**Task prompt:** I'd like the listing below copied exactly, with the images left out.

**Data:**
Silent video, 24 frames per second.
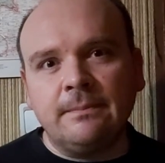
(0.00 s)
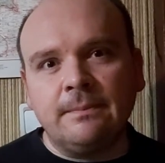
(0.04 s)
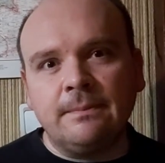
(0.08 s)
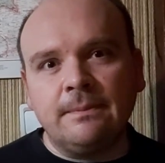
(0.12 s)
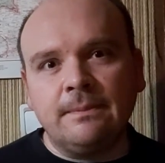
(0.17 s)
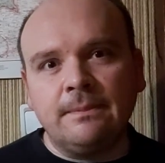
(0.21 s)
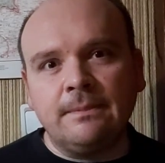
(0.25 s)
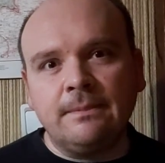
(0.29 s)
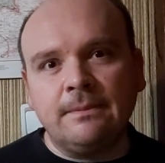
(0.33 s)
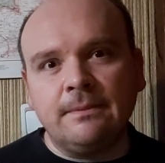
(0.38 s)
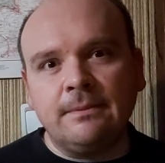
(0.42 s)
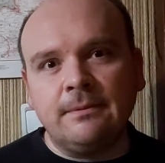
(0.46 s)

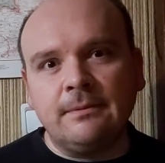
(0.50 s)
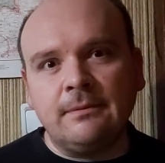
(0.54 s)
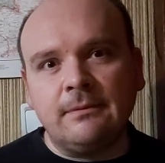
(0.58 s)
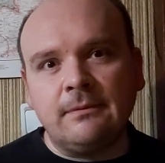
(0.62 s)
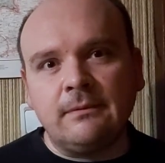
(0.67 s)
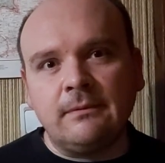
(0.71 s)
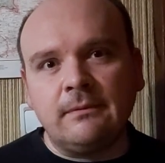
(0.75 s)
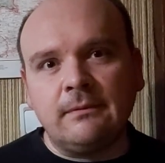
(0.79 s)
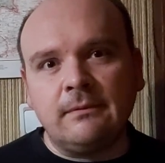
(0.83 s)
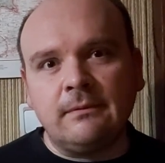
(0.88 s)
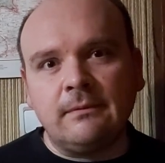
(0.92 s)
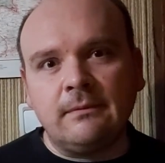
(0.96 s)

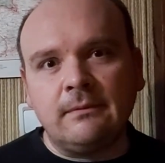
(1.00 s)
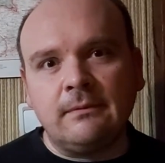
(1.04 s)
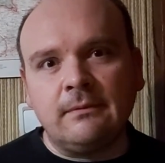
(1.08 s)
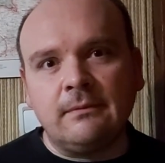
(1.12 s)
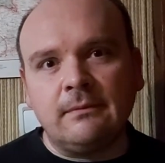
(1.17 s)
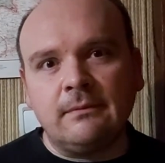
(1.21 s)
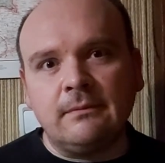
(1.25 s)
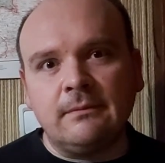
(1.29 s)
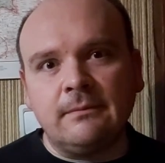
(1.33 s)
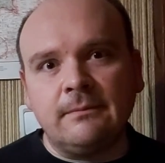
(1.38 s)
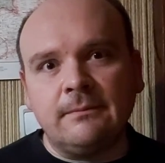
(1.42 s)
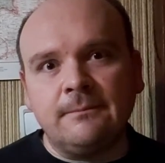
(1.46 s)

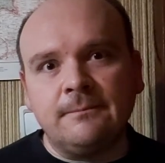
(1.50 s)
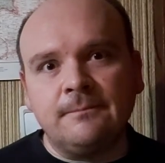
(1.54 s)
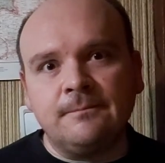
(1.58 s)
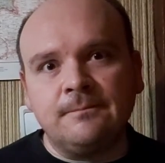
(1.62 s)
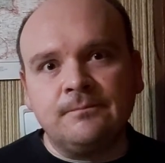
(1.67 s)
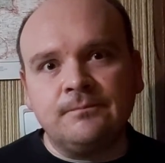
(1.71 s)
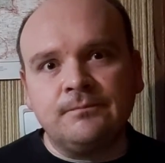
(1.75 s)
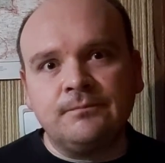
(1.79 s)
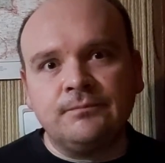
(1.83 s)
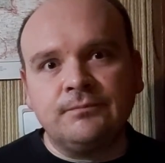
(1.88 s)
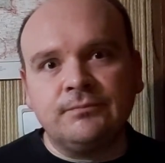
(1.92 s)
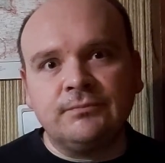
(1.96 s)

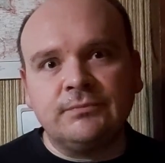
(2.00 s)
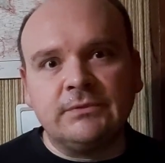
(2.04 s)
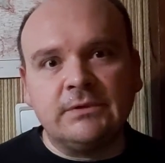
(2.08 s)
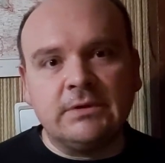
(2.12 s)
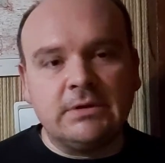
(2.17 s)
[no speech]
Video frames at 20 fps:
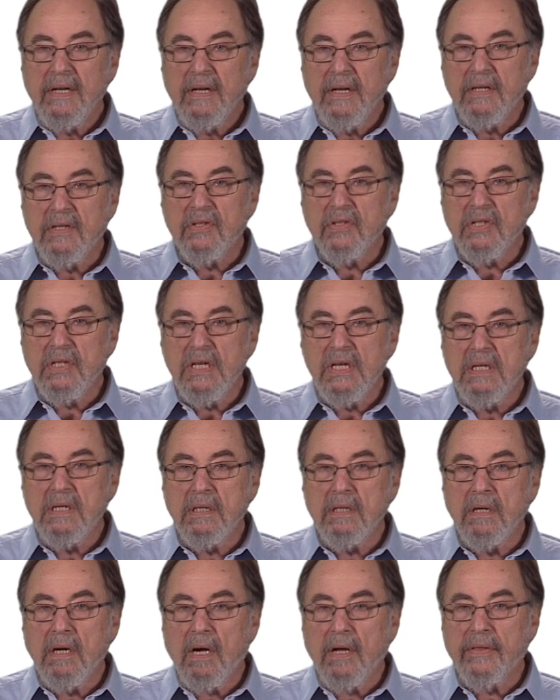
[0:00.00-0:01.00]
it
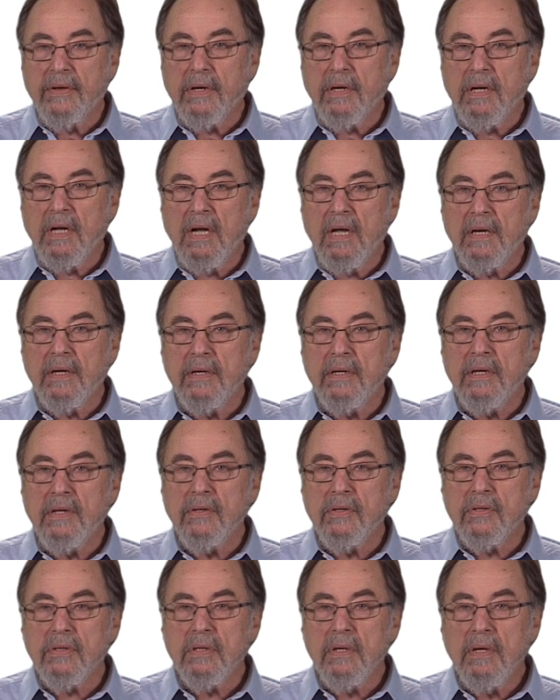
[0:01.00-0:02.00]
seeded other
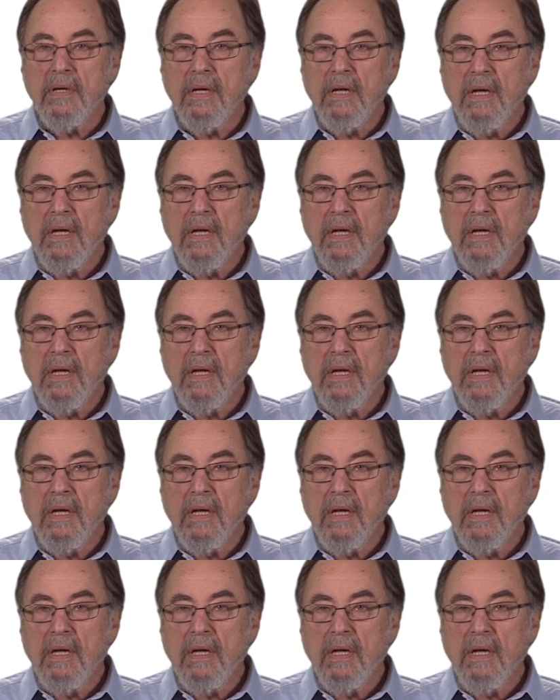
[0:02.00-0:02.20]
continents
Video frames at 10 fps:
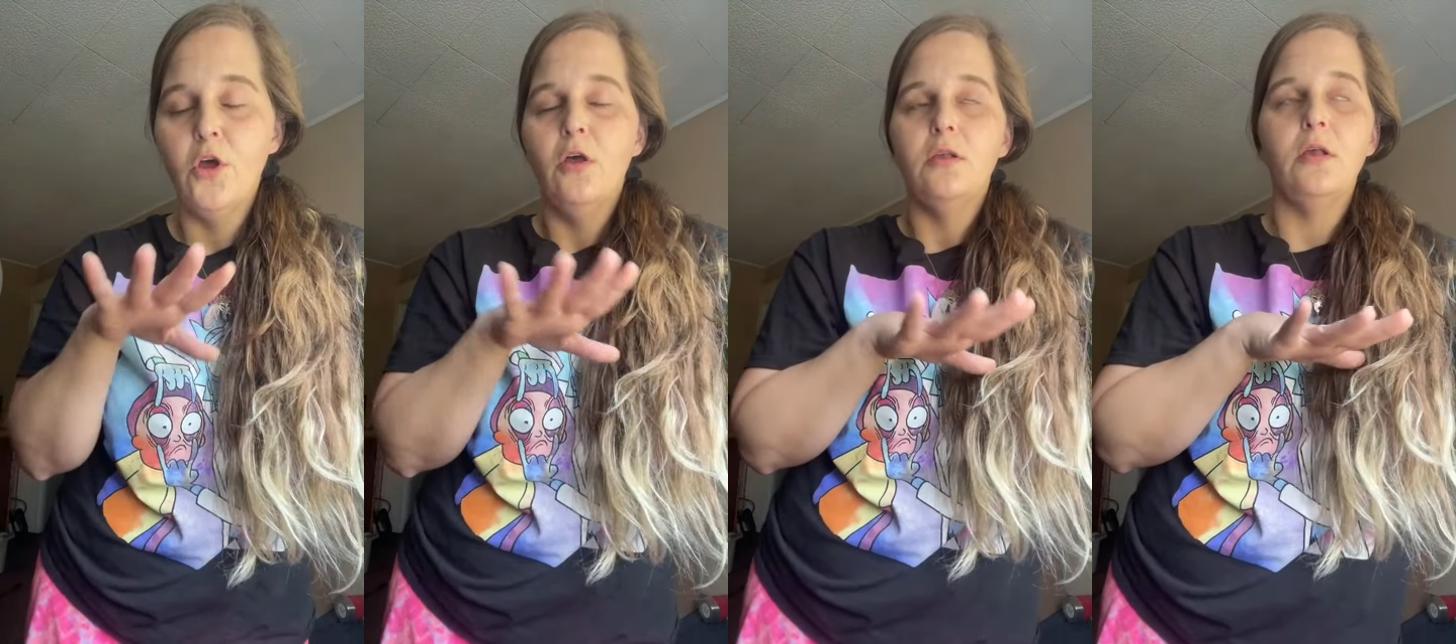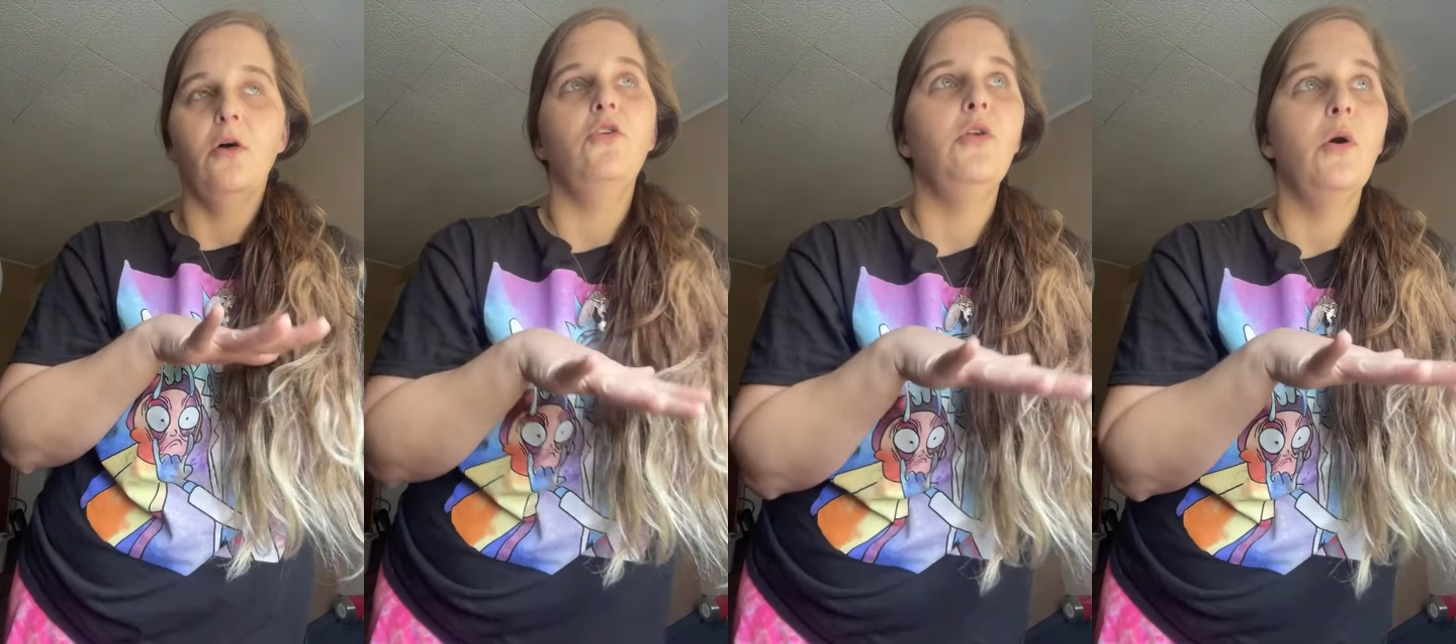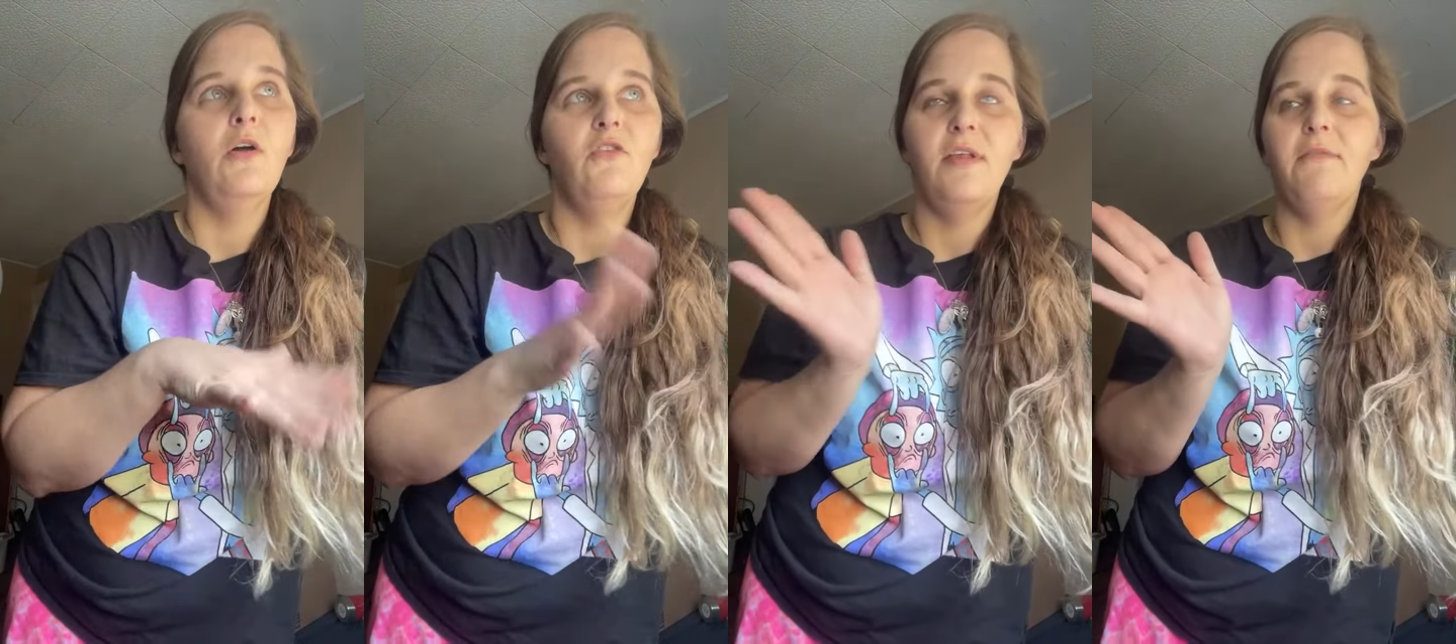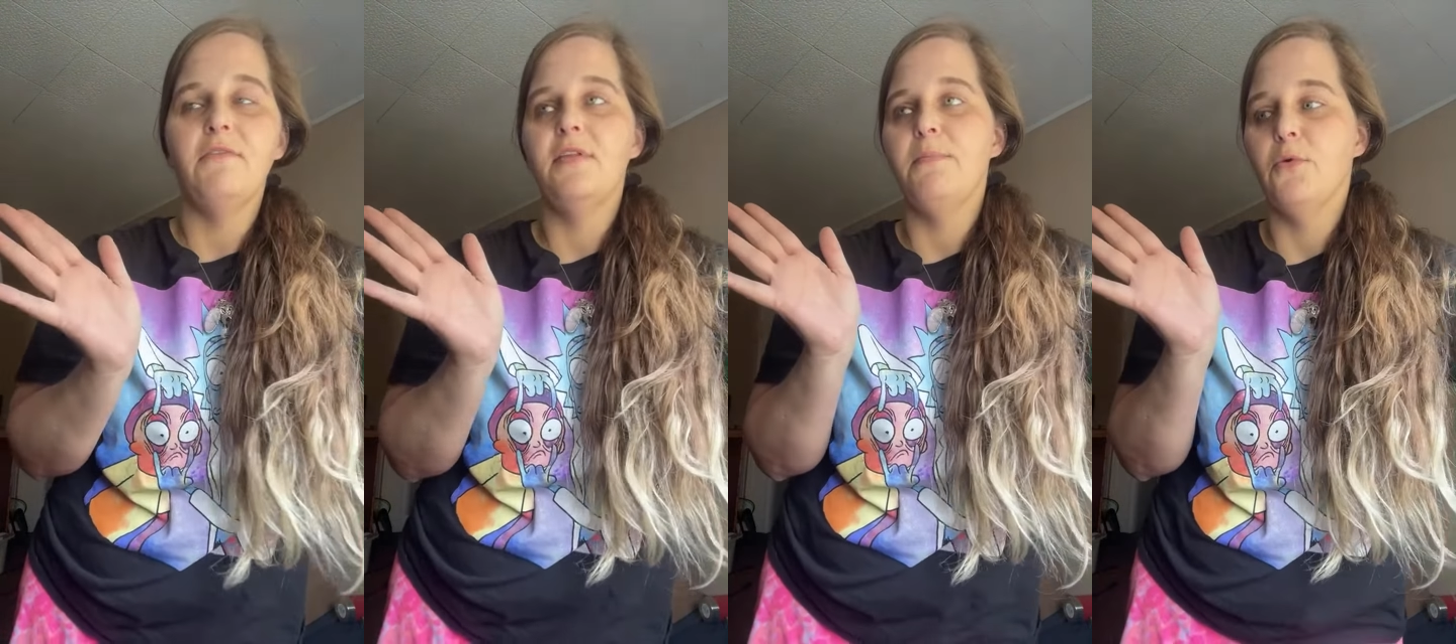So, you know, I just have to
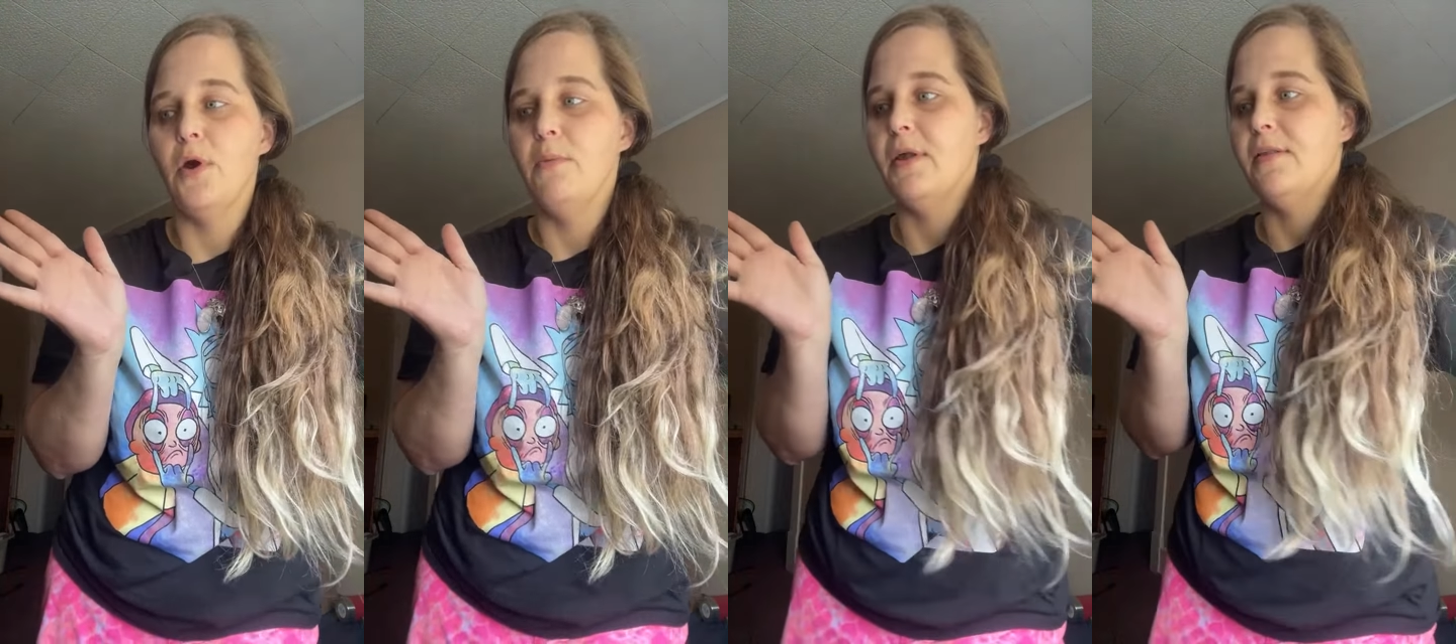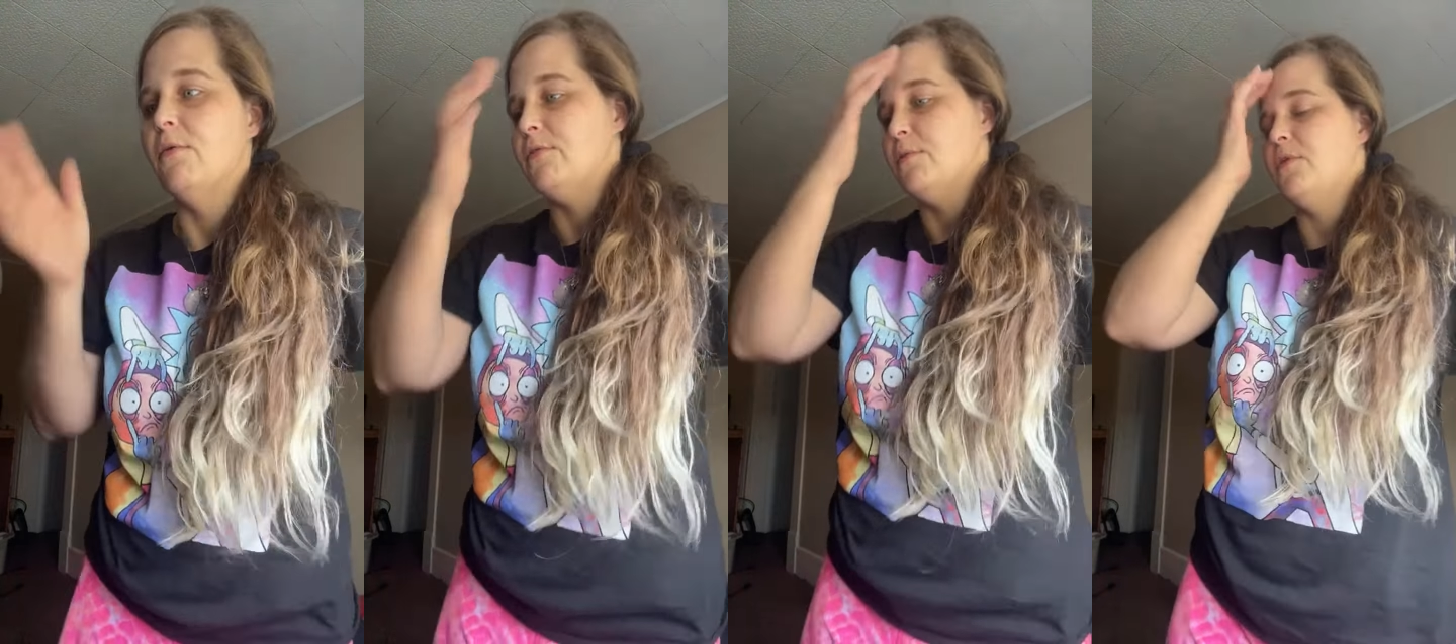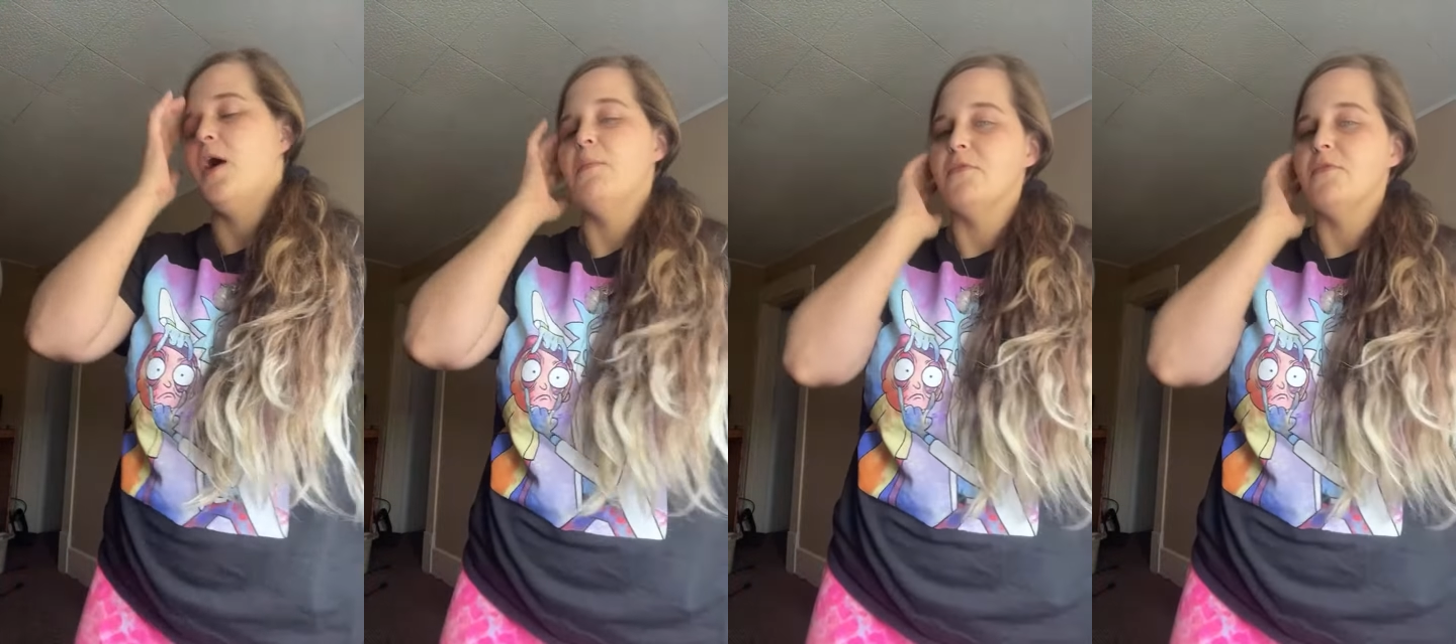separate myself sometimes.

**Exercise result:**
Silent video, 24 frames per second.
(0.00 s)
(0.04 s)
(0.08 s)
(0.12 s)
(0.17 s)
(0.21 s)
(0.25 s)
(0.29 s)
(0.33 s)
(0.38 s)
(0.42 s)
(0.46 s)

(0.50 s)
(0.54 s)
(0.58 s)
(0.62 s)
(0.67 s)
(0.71 s)
(0.75 s)
(0.79 s)
(0.83 s)
(0.88 s)
(0.92 s)
(0.96 s)

(1.00 s)
(1.04 s)
(1.08 s)
(1.12 s)
(1.17 s)
(1.21 s)
(1.25 s)
(1.29 s)
(1.33 s)
(1.38 s)
(1.42 s)
(1.46 s)

(1.50 s)
(1.54 s)
(1.58 s)
(1.62 s)
(1.67 s)
(1.71 s)
(1.75 s)
(1.79 s)
(1.83 s)
(1.88 s)
(1.92 s)
(1.96 s)

(2.00 s)
(2.04 s)
(2.08 s)
(2.12 s)
(2.17 s)
[no speech]
Video frames at 20 fps:
[0:00.00-0:01.00]
it
[0:01.00-0:02.00]
seeded other
[0:02.00-0:02.20]
continents
Video frames at 10 fps:
So, you know, I just have to
separate myself sometimes.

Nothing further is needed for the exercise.